■ **The task**
Repeat each entry exactly. Drop every image.

Stored data
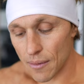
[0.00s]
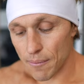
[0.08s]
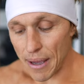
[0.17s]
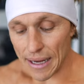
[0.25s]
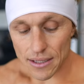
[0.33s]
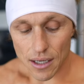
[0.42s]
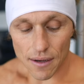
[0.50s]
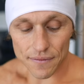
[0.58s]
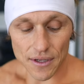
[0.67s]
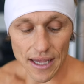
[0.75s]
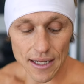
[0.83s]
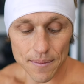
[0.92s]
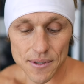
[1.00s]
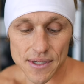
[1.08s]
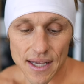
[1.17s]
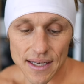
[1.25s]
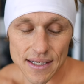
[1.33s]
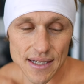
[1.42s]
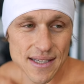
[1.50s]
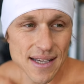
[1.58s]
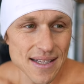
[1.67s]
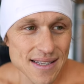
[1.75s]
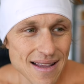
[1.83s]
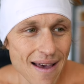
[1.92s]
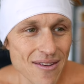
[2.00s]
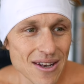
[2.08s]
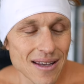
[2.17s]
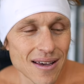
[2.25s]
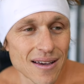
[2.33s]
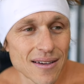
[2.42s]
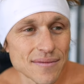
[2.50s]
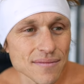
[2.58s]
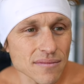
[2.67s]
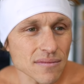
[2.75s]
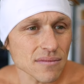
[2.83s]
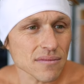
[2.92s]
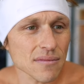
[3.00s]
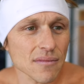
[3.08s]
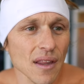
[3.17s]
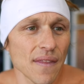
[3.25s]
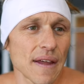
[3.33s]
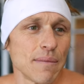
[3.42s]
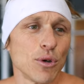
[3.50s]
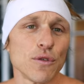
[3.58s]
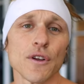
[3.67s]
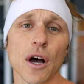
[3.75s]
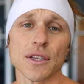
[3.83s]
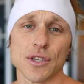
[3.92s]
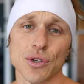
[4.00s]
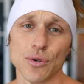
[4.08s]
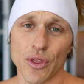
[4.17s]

Backed off to 80%, did a set of 7, then moved on to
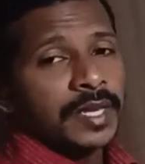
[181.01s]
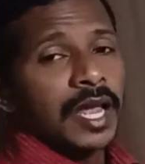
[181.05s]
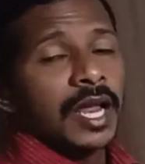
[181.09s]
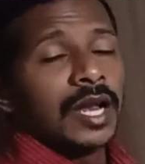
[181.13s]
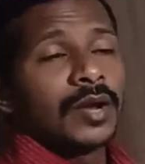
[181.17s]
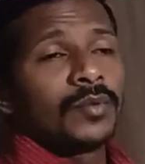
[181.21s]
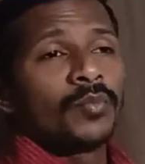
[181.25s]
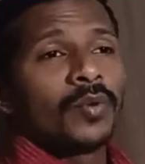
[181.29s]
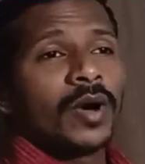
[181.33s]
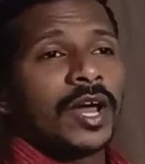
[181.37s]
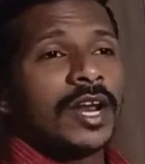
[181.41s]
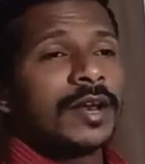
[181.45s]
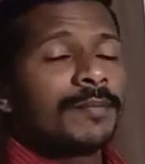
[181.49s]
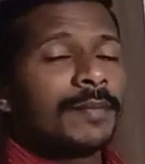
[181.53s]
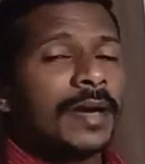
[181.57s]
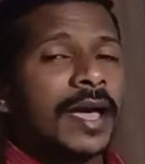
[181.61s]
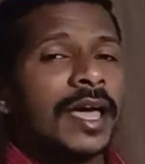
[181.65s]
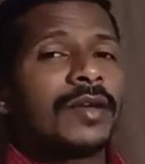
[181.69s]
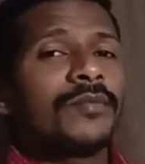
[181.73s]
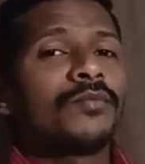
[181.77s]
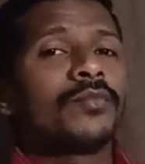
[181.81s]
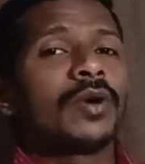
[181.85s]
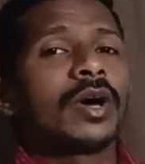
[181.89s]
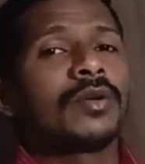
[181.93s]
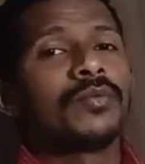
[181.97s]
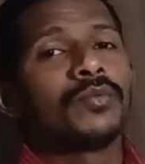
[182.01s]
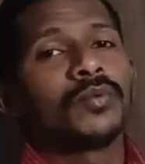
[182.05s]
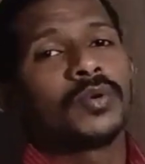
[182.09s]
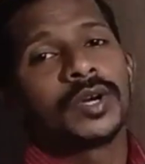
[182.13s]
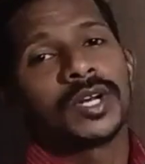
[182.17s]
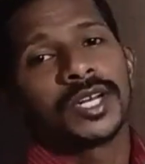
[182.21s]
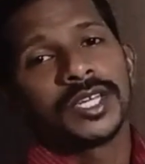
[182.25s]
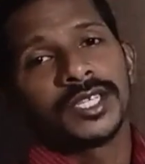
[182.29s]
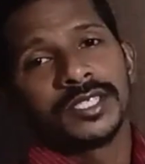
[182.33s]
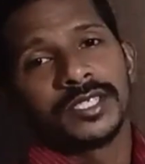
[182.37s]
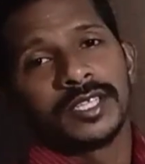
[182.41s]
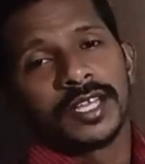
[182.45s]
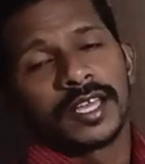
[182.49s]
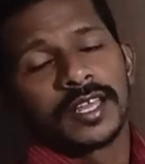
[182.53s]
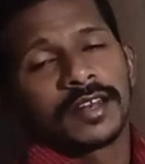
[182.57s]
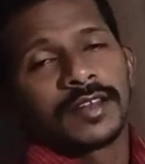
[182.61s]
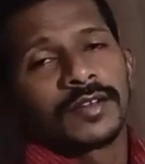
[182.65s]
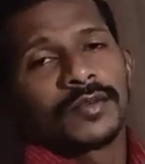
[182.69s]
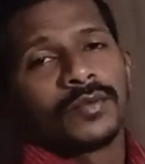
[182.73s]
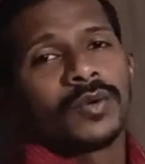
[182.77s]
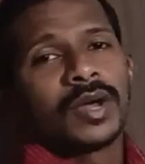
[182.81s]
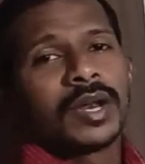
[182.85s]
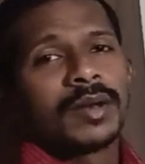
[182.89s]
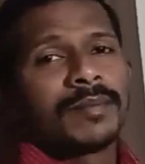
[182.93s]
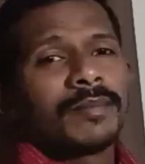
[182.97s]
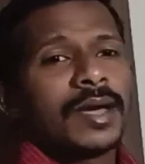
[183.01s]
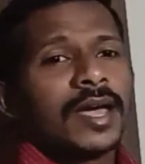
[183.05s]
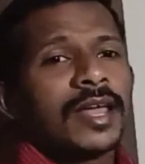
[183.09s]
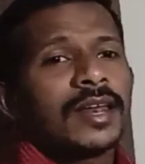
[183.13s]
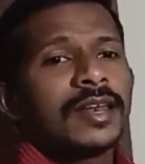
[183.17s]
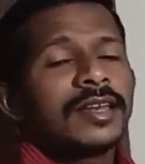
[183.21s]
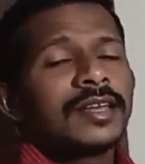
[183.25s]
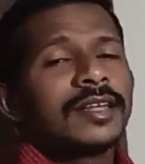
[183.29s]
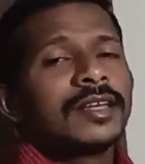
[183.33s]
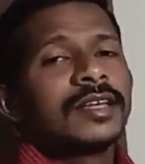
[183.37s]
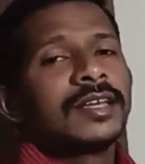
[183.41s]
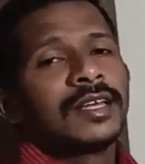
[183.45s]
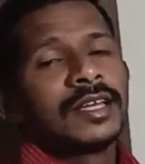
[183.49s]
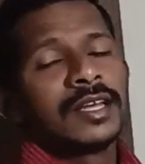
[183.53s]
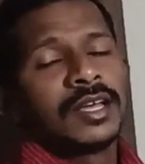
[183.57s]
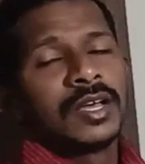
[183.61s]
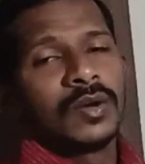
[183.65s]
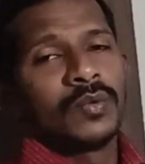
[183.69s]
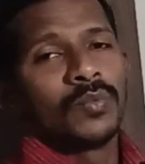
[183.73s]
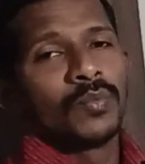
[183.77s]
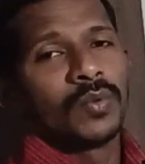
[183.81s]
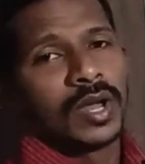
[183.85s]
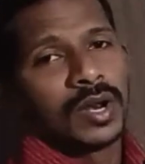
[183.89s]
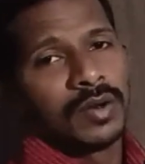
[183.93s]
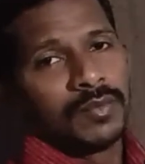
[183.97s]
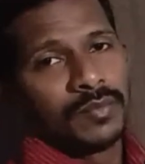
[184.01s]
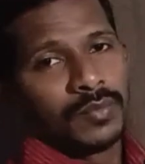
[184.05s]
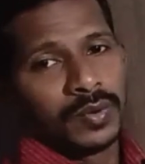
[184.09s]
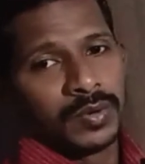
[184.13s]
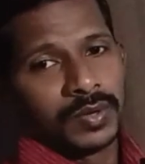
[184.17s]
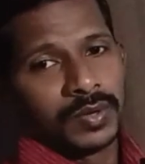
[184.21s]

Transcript: and one man one vote is there. One man one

■ **Output of the task**
[0.00s]
[0.08s]
[0.17s]
[0.25s]
[0.33s]
[0.42s]
[0.50s]
[0.58s]
[0.67s]
[0.75s]
[0.83s]
[0.92s]
[1.00s]
[1.08s]
[1.17s]
[1.25s]
[1.33s]
[1.42s]
[1.50s]
[1.58s]
[1.67s]
[1.75s]
[1.83s]
[1.92s]
[2.00s]
[2.08s]
[2.17s]
[2.25s]
[2.33s]
[2.42s]
[2.50s]
[2.58s]
[2.67s]
[2.75s]
[2.83s]
[2.92s]
[3.00s]
[3.08s]
[3.17s]
[3.25s]
[3.33s]
[3.42s]
[3.50s]
[3.58s]
[3.67s]
[3.75s]
[3.83s]
[3.92s]
[4.00s]
[4.08s]
[4.17s]

Backed off to 80%, did a set of 7, then moved on to
[181.01s]
[181.05s]
[181.09s]
[181.13s]
[181.17s]
[181.21s]
[181.25s]
[181.29s]
[181.33s]
[181.37s]
[181.41s]
[181.45s]
[181.49s]
[181.53s]
[181.57s]
[181.61s]
[181.65s]
[181.69s]
[181.73s]
[181.77s]
[181.81s]
[181.85s]
[181.89s]
[181.93s]
[181.97s]
[182.01s]
[182.05s]
[182.09s]
[182.13s]
[182.17s]
[182.21s]
[182.25s]
[182.29s]
[182.33s]
[182.37s]
[182.41s]
[182.45s]
[182.49s]
[182.53s]
[182.57s]
[182.61s]
[182.65s]
[182.69s]
[182.73s]
[182.77s]
[182.81s]
[182.85s]
[182.89s]
[182.93s]
[182.97s]
[183.01s]
[183.05s]
[183.09s]
[183.13s]
[183.17s]
[183.21s]
[183.25s]
[183.29s]
[183.33s]
[183.37s]
[183.41s]
[183.45s]
[183.49s]
[183.53s]
[183.57s]
[183.61s]
[183.65s]
[183.69s]
[183.73s]
[183.77s]
[183.81s]
[183.85s]
[183.89s]
[183.93s]
[183.97s]
[184.01s]
[184.05s]
[184.09s]
[184.13s]
[184.17s]
[184.21s]

Transcript: and one man one vote is there. One man one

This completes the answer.